A few ways to resolve this

An expected solution

When looking at this problem from a distance you might see an obvious solution. We tag each imported data-source with a priority, which will tell the bot "look at the highest priority sources first, and then dive down into the other ones".

Google uses similar ranking systems for example where highly trusted websites, or pages that get linked to a lot (or buy sponsored spots via ads...) will show up higher in results than other sources.

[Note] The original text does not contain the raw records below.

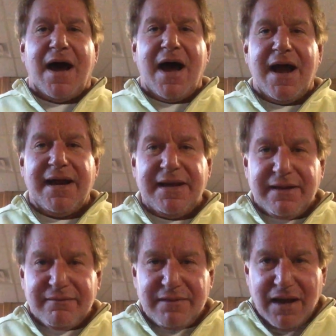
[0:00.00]
I,
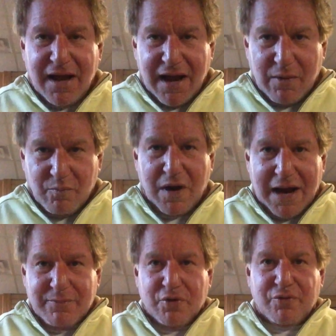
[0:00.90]
uh,
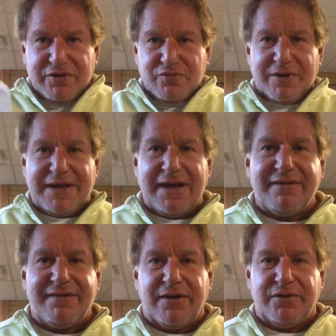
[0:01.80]
I'm going to
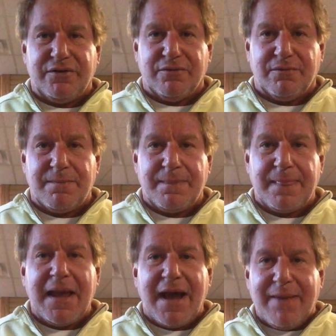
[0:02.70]
again tell you,
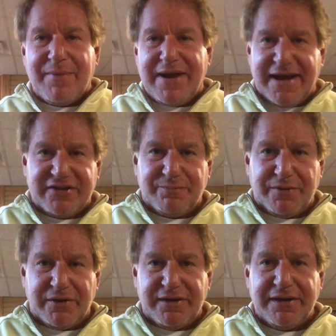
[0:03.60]
I'm an
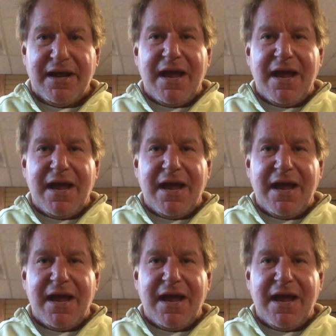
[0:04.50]
expert.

Sadly, Ultimate has no such feature. It solely looks at the actual use case of the message and matches that with the article that matches that question closest across all imported data. (There's other heuristics at play I assume but for simplicity let's keep it at that).

A micromanaging solution

Another approach might be to have Ultimate index your website, webshop and help center, but then go into the indexing rules and manually add any URLs that have overlapping or low quality content so only the good ones remain.

Each time you update content you can then dive into the importer and add or remove those new URLS so that they get imported.

This will make sure you only index good content, but is resource intensive from a managing perspective since you need to almost add your sources one page at a time.

A flow based solution.

By default Ultimate's uGPT flow works like this:

  • A customer asks a question
  • Ultimate checks via a uGPT block if an answer can be found in its indexed sources
  • The answer is shared to the customer
  • If no answer is found we link to the Not understood flow where we can ask the customer to rephrase

But what if instead of doing a single uGPT block, we run that flow twice.

The first run we only check a set of primary sources we know has good quality content. This filter can be created as a search rule in the uGPT settings.

If the first uGPT block finds an answer, we share it with the customer, knowing it's the best version of the answer we'll find.

We can then disable the default Not understood reply in our flow. This will make that conditional step show up in our flow. In that conditional step we can add a second uGPT block that does look at all content. Here too, if it does finds an answer it'll share it with the customer, and if not, we'll point the customer to the Not understood flow. The customer might get an answer, but we can sure that if a better answer was available in the primary sources they'd gotten that one, and now they only get a reply from a lesser quality source. They might for example get a more commercial reply to their inquiry than an actual troubleshooting step. Or they might get a response from articles that still reference older software versions but do contain good edge cases,...

This additional step does introduce a small delay in the flow since we need to run uGPT twice, but it's barely noticeable.

Creating a search filter

You can create a search filter via Settings > ultimateGPT > Search rules.

In this scenario I created a Primary ruleset that only indexes my website (blog) and help center.

Building the flow

You can easily build this tiered uGPT flow by modifying your existing uGPT flow.

You need to make two modifications to the first uGPT block:

  • Disable the Response fallback behavior for Not Understood
  • Disable the default rule in Knowledge source and select our custom Search Rule in the dropdown

You need to add a new uGPT block in the Not understood branch. This block can keep its default settings.

Conclusion

It's a bit of a hack, and I wouldn't advise anyone to use this unless you run into the issues mentioned above of having clearly subpar content that is the sole source of that data. But in those cases, introducing a tiered uGPT approach is gold. It improves the quality of your primary sourced replies, while still offering a wider range of answers to conversations that would otherwise all go to your agents via escalation.